Is what you say you want, what you really want?
Yeah, might need to read that a couple of times to understand it.
I was sorting through some laundry the other day, and listening to Stitcher, my newly found friend.
On this particular podcast, an interviewee spoke about how she has her goals on a whiteboard in plain view in her home office, and didn’t care who saw them.
The way she said it prompted me to wonder how sometimes the things we say we want are the things we are supposed to want, but not necessarily an accurate depiction of what we really want.
Take goals, for example. How lofty is it to declare that you would like some more quality time with family, or to give up sugar.
Yet, when you do get some extra time, chances are it will go to Facebook rather than your barely conversational toddler, and any thoughts about giving up sugar go out the window at the first offer of a cup of tea (surely one tiny spoon doesn’t count …?).
But let’s face it, how many of us would declare uninterrupted pajama day as a goal? Yet, I know several of us who crave just that – a guilt-free do-nothing day.
Other goals we might have but are too shy / scared / embarrassed to share can include everything from wanting a promotion or more money to world domination – the latter being my not-so-secret goal.
Is it the fear of being judged?
Or that we think we might not be up to it?
Is it just sheer pessimism?
Whatever the reasons for having your secret wishes not be outwardly pursued**, know that you are unwittingly running two separate, perhaps even conflicting agendas.
** Wishing bodily harm against that annoying colleague / boss / in-law / neighbour doesn’t count as a secret wish. We already know you’re evil. Just kidding.
Remember what we say about people who might have a hidden agenda? Yeah, that’s you.
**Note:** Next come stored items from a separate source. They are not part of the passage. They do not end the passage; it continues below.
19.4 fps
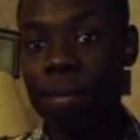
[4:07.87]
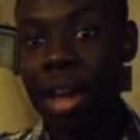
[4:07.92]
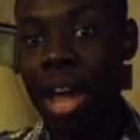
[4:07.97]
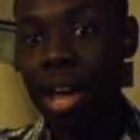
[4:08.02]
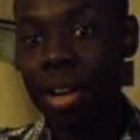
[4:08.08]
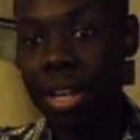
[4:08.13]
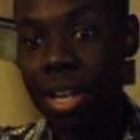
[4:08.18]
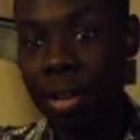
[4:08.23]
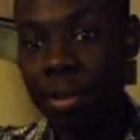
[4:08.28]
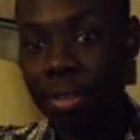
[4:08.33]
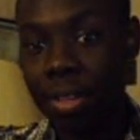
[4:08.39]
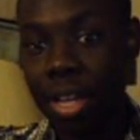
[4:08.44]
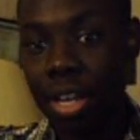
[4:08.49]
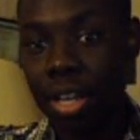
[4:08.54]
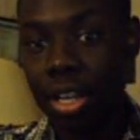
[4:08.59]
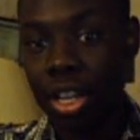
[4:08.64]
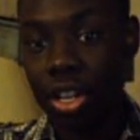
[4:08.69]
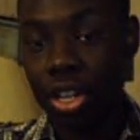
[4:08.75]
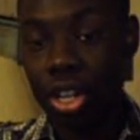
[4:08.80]
found out
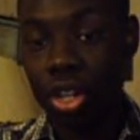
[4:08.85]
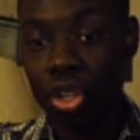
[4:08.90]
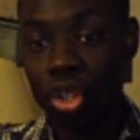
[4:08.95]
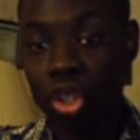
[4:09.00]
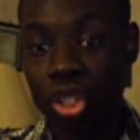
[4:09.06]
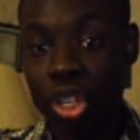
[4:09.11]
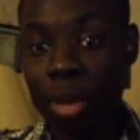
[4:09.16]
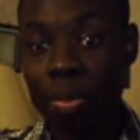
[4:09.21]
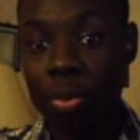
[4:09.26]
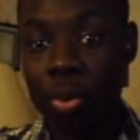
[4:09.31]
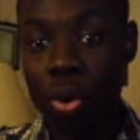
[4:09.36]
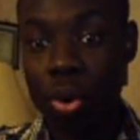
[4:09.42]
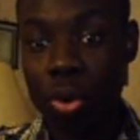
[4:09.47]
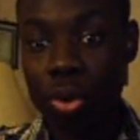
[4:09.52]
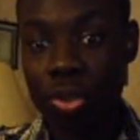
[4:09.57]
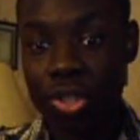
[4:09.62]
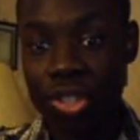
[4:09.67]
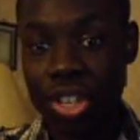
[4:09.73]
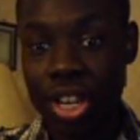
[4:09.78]
that another scub
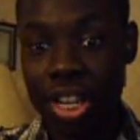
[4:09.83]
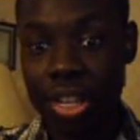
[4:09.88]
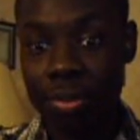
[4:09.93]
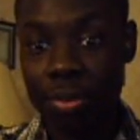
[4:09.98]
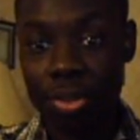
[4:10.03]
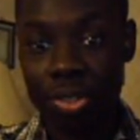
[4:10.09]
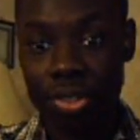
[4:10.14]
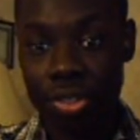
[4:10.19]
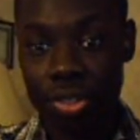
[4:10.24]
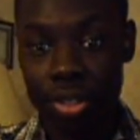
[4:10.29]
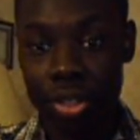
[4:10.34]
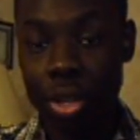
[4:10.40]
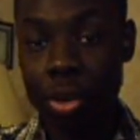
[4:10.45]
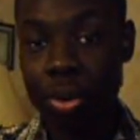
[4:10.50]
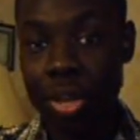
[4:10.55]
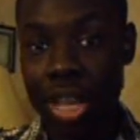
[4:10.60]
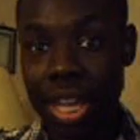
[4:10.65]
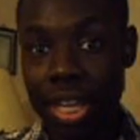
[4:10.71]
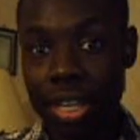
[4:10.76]
coral site was
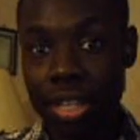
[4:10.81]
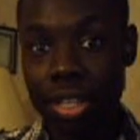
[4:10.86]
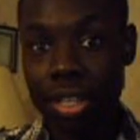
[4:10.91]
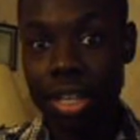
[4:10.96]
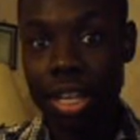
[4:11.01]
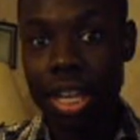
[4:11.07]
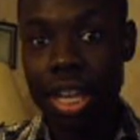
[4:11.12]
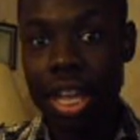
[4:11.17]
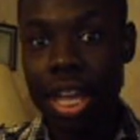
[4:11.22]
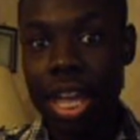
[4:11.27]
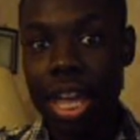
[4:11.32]
located,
If you are not transparent about your real goals, you are hiding your real agenda from yourself.
And that, dear readers, is never a good thing. There is untold stress generated when you are out of sync with yourself.
Back in the laundry room, I checked pockets for any surprise cash or inky ballpoint pen (you never know), loaded and started the machine.
Then, back in the study, I pulled out my Trello board, going through the cards under my “Big Picture” list.
I took some time adjusting each card to make sure the vision (the why) matches its corresponding goals (the what).
I’d be lying if I said they all already matched beautifully.
However, having spent the morning doing some tweaking, I feel re-energized and, woo-woo and zen as may sound, totally re-aligned.
So. Does your why match your what(s)?